The 2008 presidential campaign with the biggest on-line presence is led by 72-year-old congressman in a crumpled suit who confesses he has no internet strategy but just stumbled on “a wonderful secret weapon”.
Ron Paul, a libertarian opposed to the Iraq war and government intrusion, is now drawing some of the largest crowds of any Republican candidate in Iowa and has raised more money on a single day than any of his rivals.
A campaign sign at his events boasts about the secret of his success: “Out next President is Ron Paul. Go ahead, Google him.” Doing so harvests 1.49 million items – more than Hillary Clinton (835,000) and Barack Obama (637,000) combined.
On the campus of Dordt College, a private Christian university in the remote north-western corner of snow-blanketed Iowa, Dr Paul, an obstetrician/gynaecologist, was hailed by a gathering of more than 300 as a cult hero.
After a speech in which he confessed he had first entered politics in 1971 as a “bit of a lark” and then railed against the “invidious erosion of respect for the constitution” and the “monstrosity” of the Patriot Act, the first questioner suggested a vote of thanks to “the people’s champion”.

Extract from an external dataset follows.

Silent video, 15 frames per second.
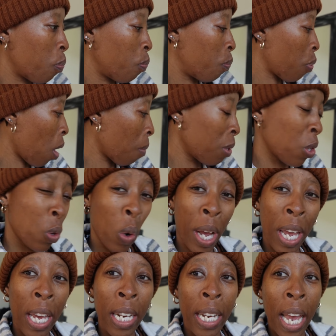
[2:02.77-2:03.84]
probably go
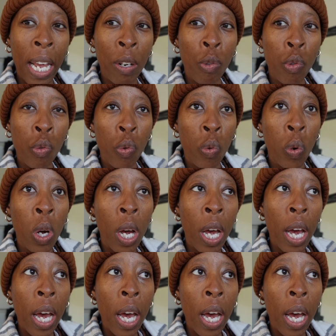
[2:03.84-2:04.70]
ahead and do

National polls show Mr Paul in sixth place in the Republican field but he is in a stronger position in the early-voting states of Iowa and New Hampshire, where success could transform subsequent contests.
If his on-line support and the enthusiasm of his followers can be translated even partially into feet on the ground on January 3, when the Iowa caucuses are held, then he could score a major upset by leaping ahead of one or more of the major contenders.
Dr Paul draws backing from disaffected Republicans, some Democrats and a large number of independents. But his biggest pool of potential voters includes internet-savvy youngsters and others who have never been involved in politics.
Samuel Zylstra, 21, a psychology student, said he first became aware of Dr Paul when he saw him on the television chat show hosted by the controversial political satirist Bill Maher.
“Then I looked him up on the internet. There’s so much stuff about him there. That’s how his campaign works.”
Except that Dr Paul had nothing to do with it.
“I wish I could say, ‘Boy, I really organised the grass roots, I really know how the internet works and we hired a few computer experts’,” he said in Sioux City.
Instead, the voters found Dr Paul and his campaign, like that of Howard Dean, the early Democratic front runner in 2004, has been taken in a direction the candidate himself had never anticipated.
Matt Bai, author of a book that examines the effect of the internet on American politics, described the process in the New York Times as akin to a rock guitarist falling “backward off the stage into the hands of an adoring crowd”.
Dr Paul’s contention that the “nanny state” has taken over invariably receives hearty applause.
“We have lost our way as a nation, we have lost our understanding of the constitution, we have lost our confidence in freedom,” he said in Sioux Center.
But it is his anti-war message that brings crowds to their feet. Declaring that he would bring US troops home from the Middle East, Japan, South Korea and Europe, Dr Paul said that Islamist terrorism was motivated by America’s desire to extend “our foreign empire” and occupy other countries.
He compared the Iraq invasion to a Chinese invasion of the US.
“What if they said, ‘Well, we want to promote our system of government on you through force’? What if they build military bases on our land to protect their oil in the Gulf of Mexico and they had different religious values?
“What would we do? It would unite every single American and we’d pick up our guns and do some fighting.”
The movement that Dr Paul has tapped into will continue to be a force in American politics long after his campaign has ended.
“The momentum’s building regardless of the outcome of the election,” he told the Sioux Center crowd.
“There’s something stirring in this country and I don’t think you can silence those people who have been interested in this campaign.